The data ->
┄┄┄┄┄┄

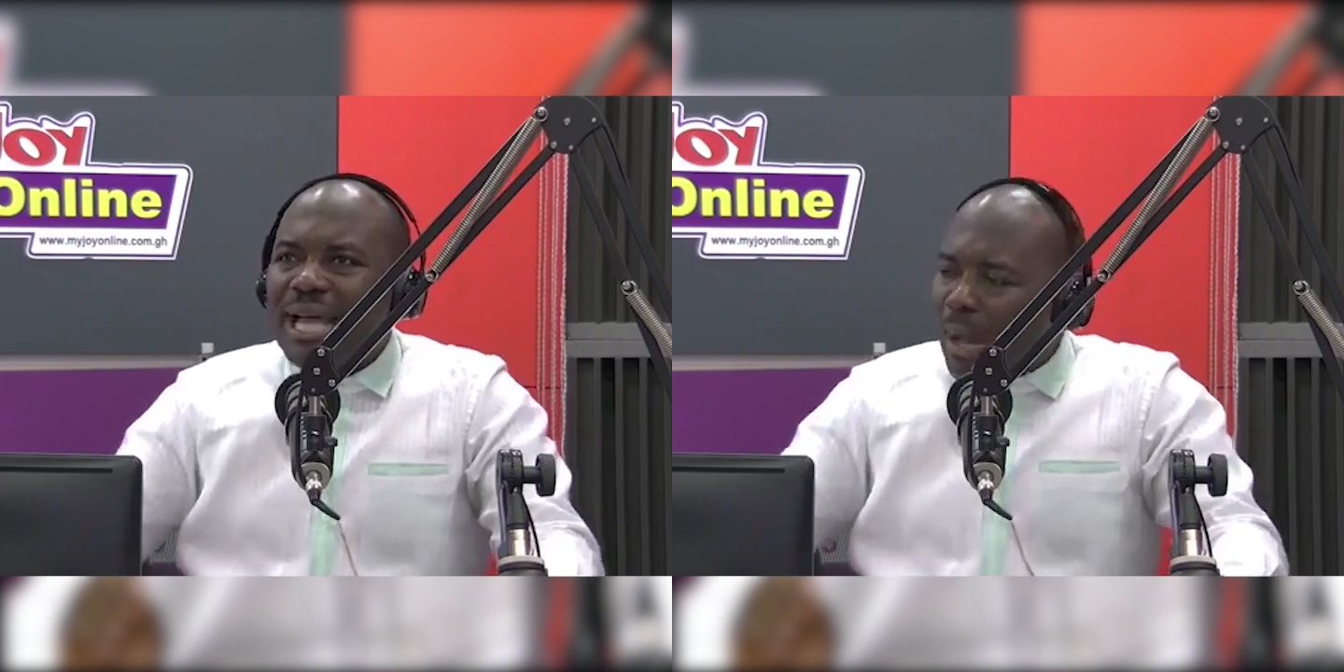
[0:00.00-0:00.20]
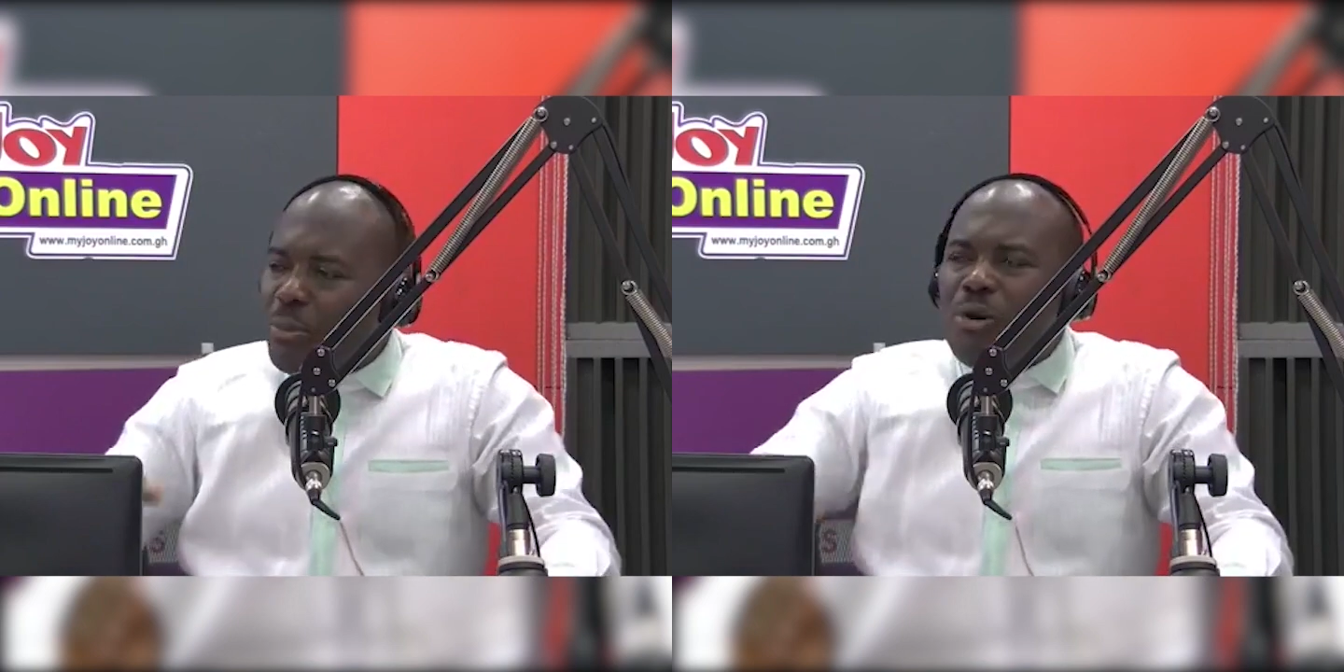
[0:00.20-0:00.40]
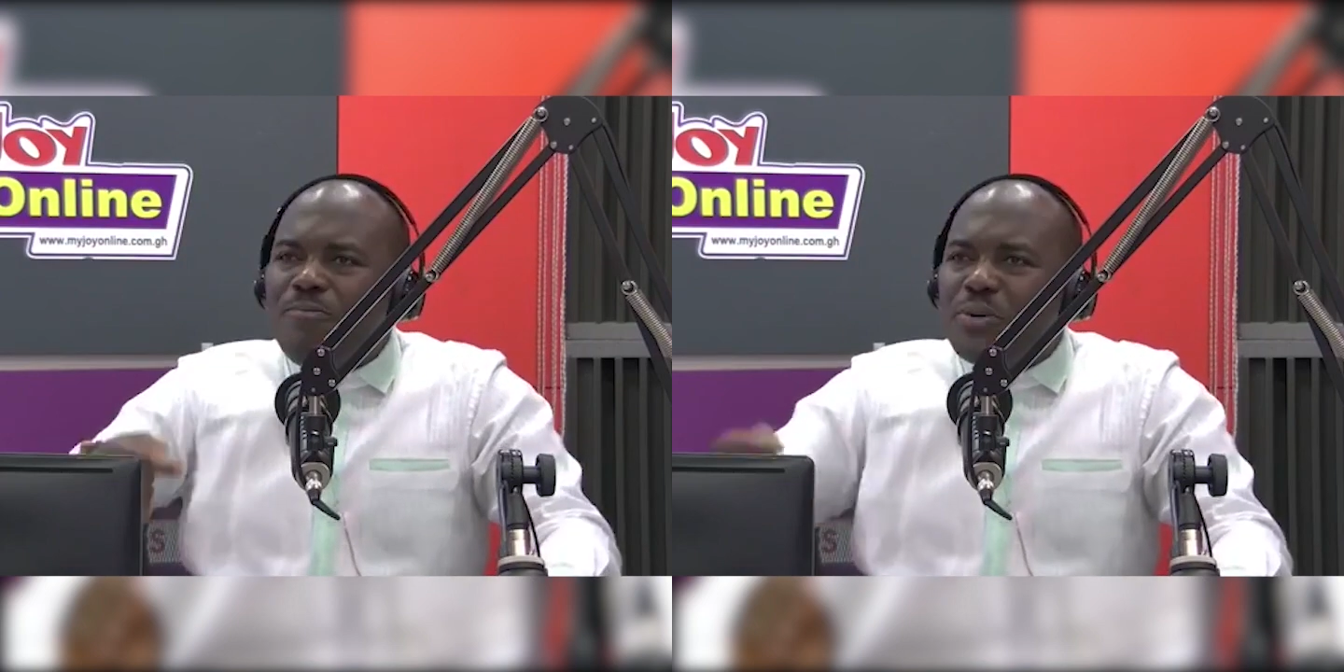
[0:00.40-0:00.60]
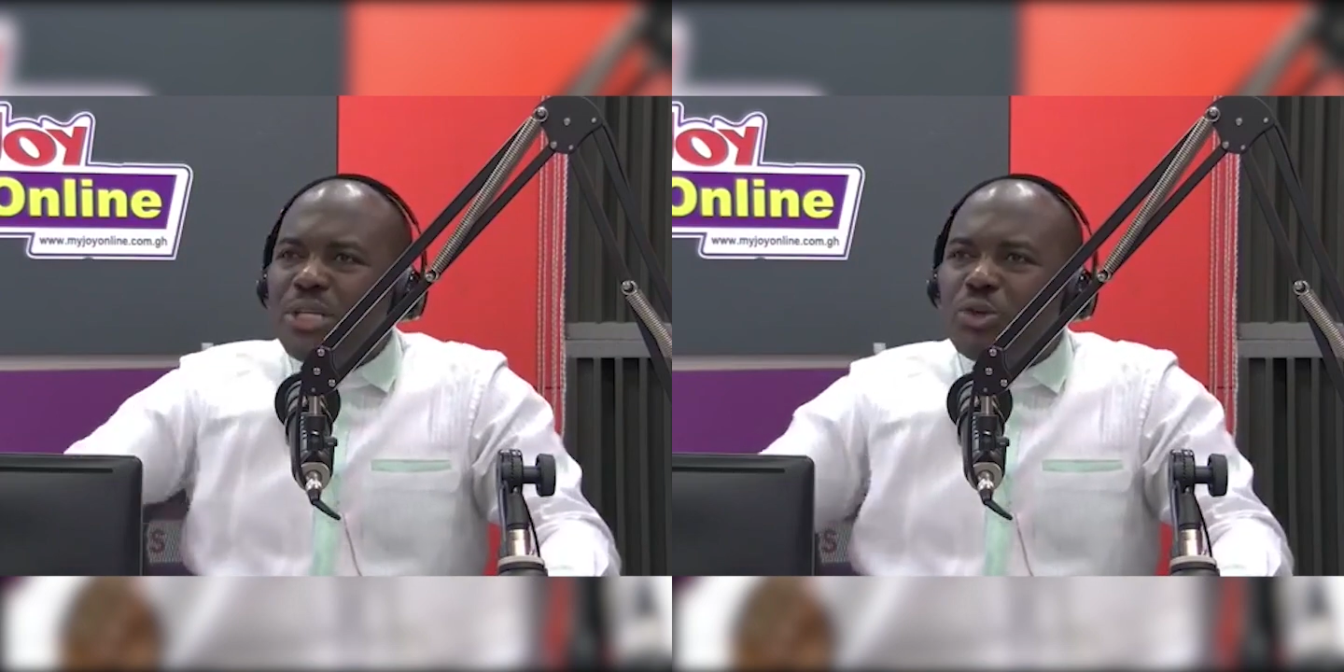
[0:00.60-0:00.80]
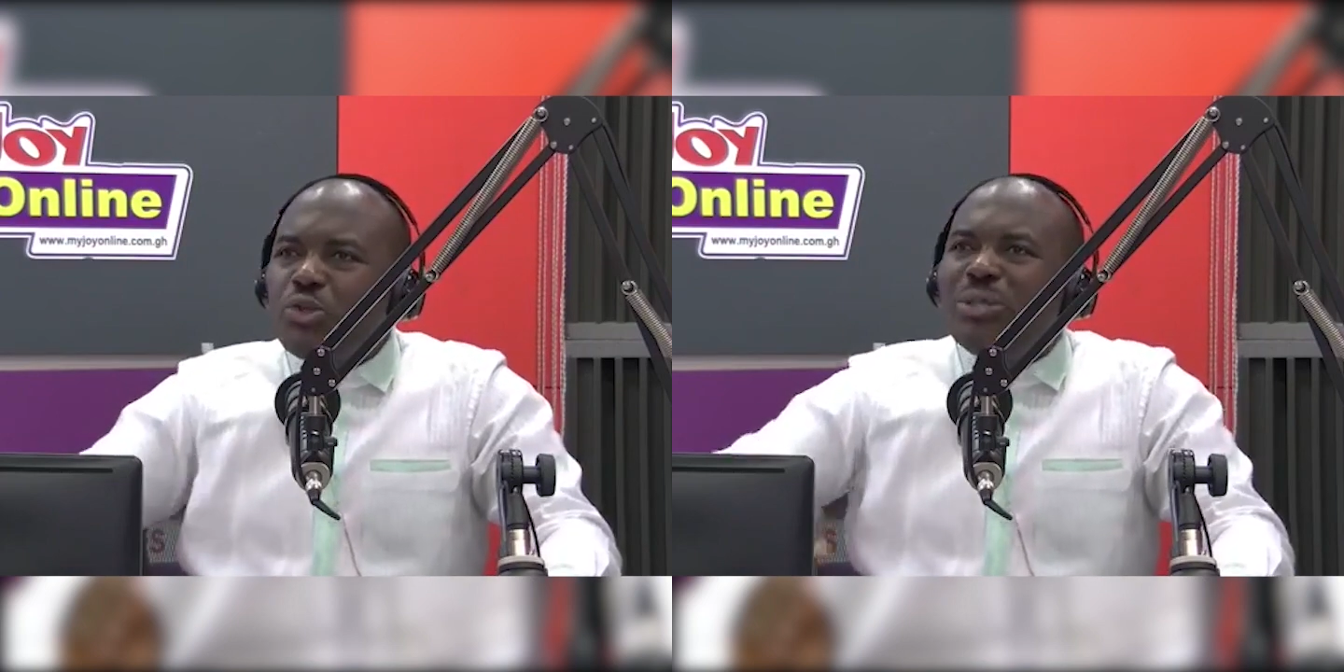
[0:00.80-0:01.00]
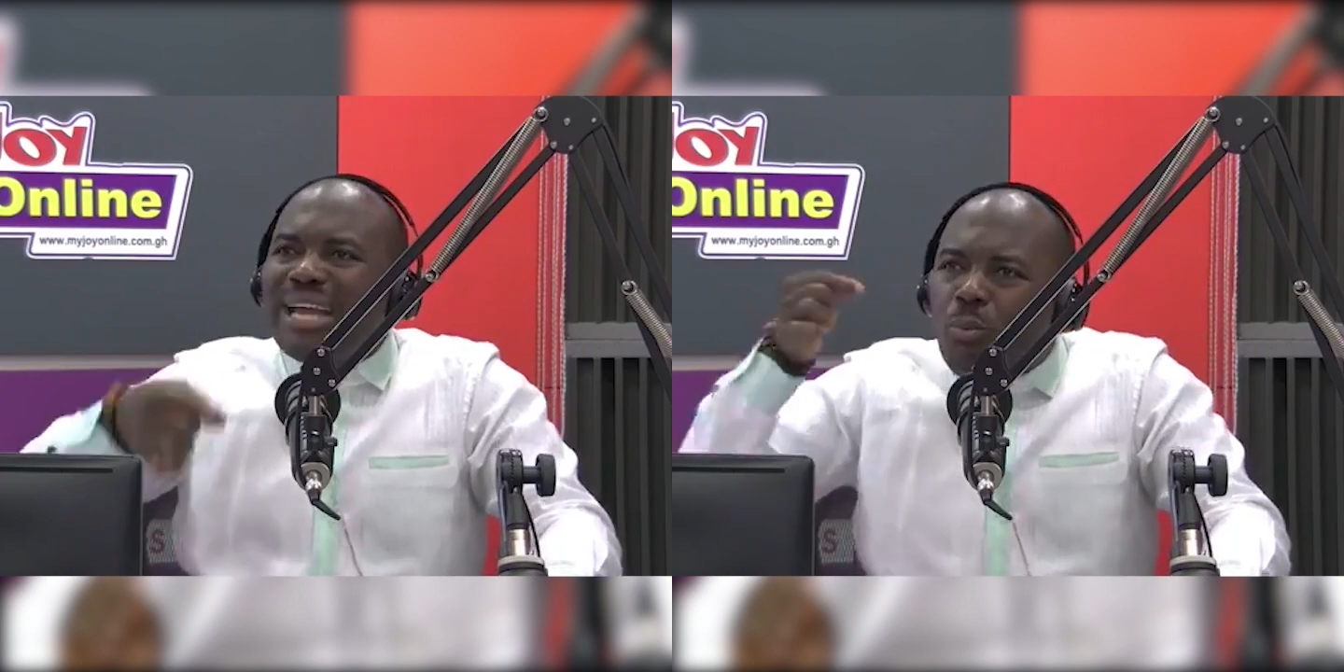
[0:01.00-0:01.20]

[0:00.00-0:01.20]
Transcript: I'm going to preach to you the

┄┄┄┄┄┄

Work item ->
The required result is an exact copy of the lines from the line containing "[0:00.80-0:01.00]" through the end of the entries, with every picture left out.

Result for this task ->
[0:00.80-0:01.00]
[0:01.00-0:01.20]

[0:00.00-0:01.20]
Transcript: I'm going to preach to you the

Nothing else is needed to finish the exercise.